=== Begin Enclosure ===

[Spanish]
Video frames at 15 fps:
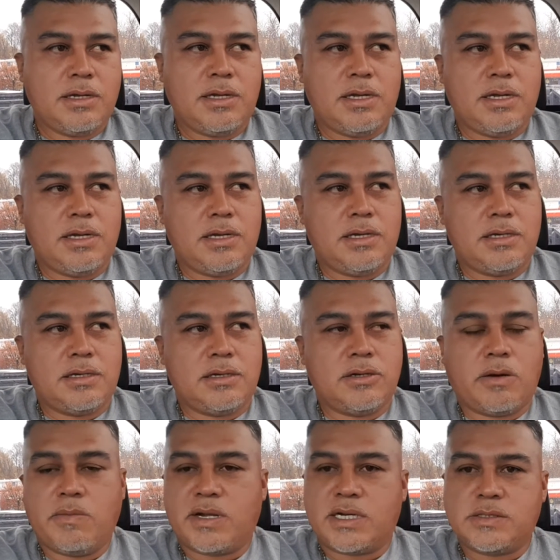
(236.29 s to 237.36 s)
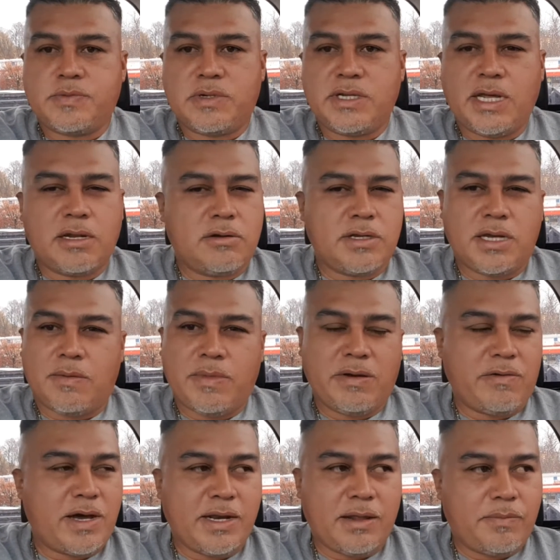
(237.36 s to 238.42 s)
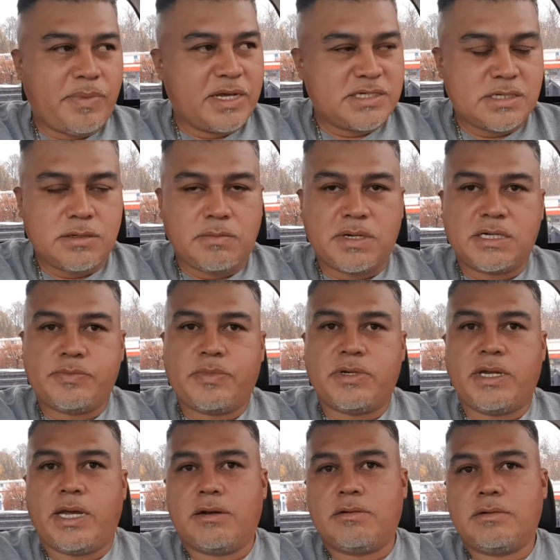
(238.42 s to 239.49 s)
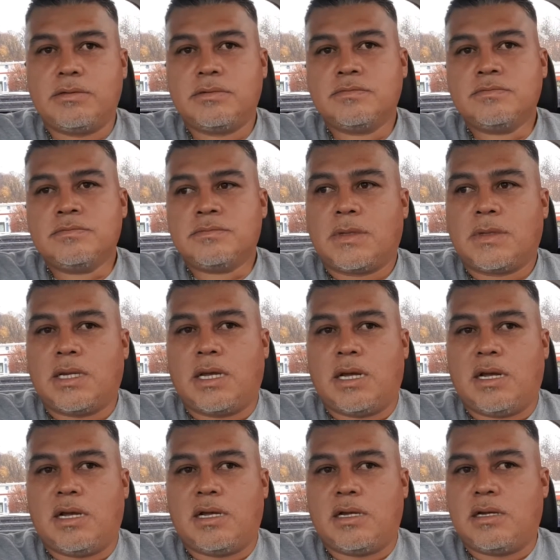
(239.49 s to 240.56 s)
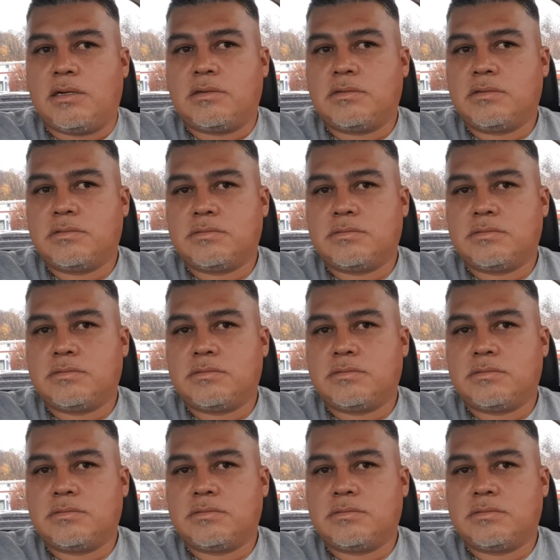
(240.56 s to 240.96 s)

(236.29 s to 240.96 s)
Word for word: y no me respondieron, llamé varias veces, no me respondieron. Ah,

=== End Enclosure ===

_Prompt_
Leave out the pictures and copy everything else in the records word for word.

_Result of this exercise_
[Spanish]
Video frames at 15 fps:
(236.29 s to 237.36 s)
(237.36 s to 238.42 s)
(238.42 s to 239.49 s)
(239.49 s to 240.56 s)
(240.56 s to 240.96 s)

(236.29 s to 240.96 s)
Word for word: y no me respondieron, llamé varias veces, no me respondieron. Ah,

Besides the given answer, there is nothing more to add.